The review concludes that, to perform high-quality CV-CPR, the unresponsive firefighter must be extricated from the turnout gear and SCBA. Any technique that allows for the rapid and safe removal of this gear will allow for earlier delivery of CV-CPR. If that technique also incorporates early delivery of chest compressions (CO-CPR), this will further decrease any delay in starting CPR and the circulatory “no flow” time.
Insights and Implications
Firefighter-Down and RIT-CPR are intended to improve the odds of survival from cardiac arrest in firefighters wearing full turnout gear. The early provision of CPR is key to survival in cardiac arrest, but the need to extricate a downed firefighter from a dangerous environment inherently creates a delay in starting CPR. Beginning CO-CPR immediately after extrication to a safe location and simultaneously removing turnout gear in a rapid, coordinated fashion, allows earlier access to the downed firefighter for further assessment and delivery of CV-CPR and AED or defibrillator use.

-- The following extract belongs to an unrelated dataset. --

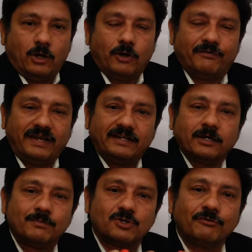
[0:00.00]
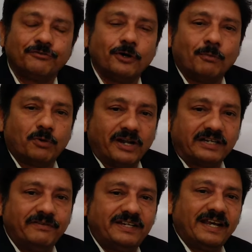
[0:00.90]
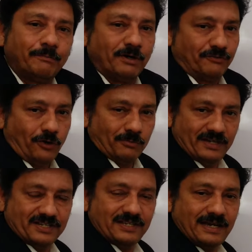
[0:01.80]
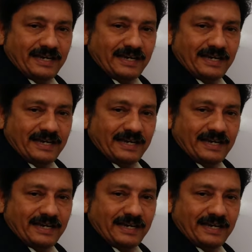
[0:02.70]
in terms of productivity and performance.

Over the past decade, sudden cardiac arrest has accounted for 42% of all firefighter duty-related fatalities. A retrospective review of autopsy findings in one study of 285 firefighter cardiac fatalities reported that 80% had evidence at autopsy of coronary heart disease and increased heart size. The increased risk of cardiac arrest in firefighters is leading to efforts to manage individual cardiovascular risk factors and to limit body temperature and duty-related risks, such as limiting duration of exposure, initiating cooling to mitigate heat stress and ensuring adequate hydration. Novel methods of wireless monitoring of physiological parameters using noncontact electrodes embedded in fire suits are an area of research that in the future may allow earlier recognition of cardiac abnormalities requiring preemptive interventions.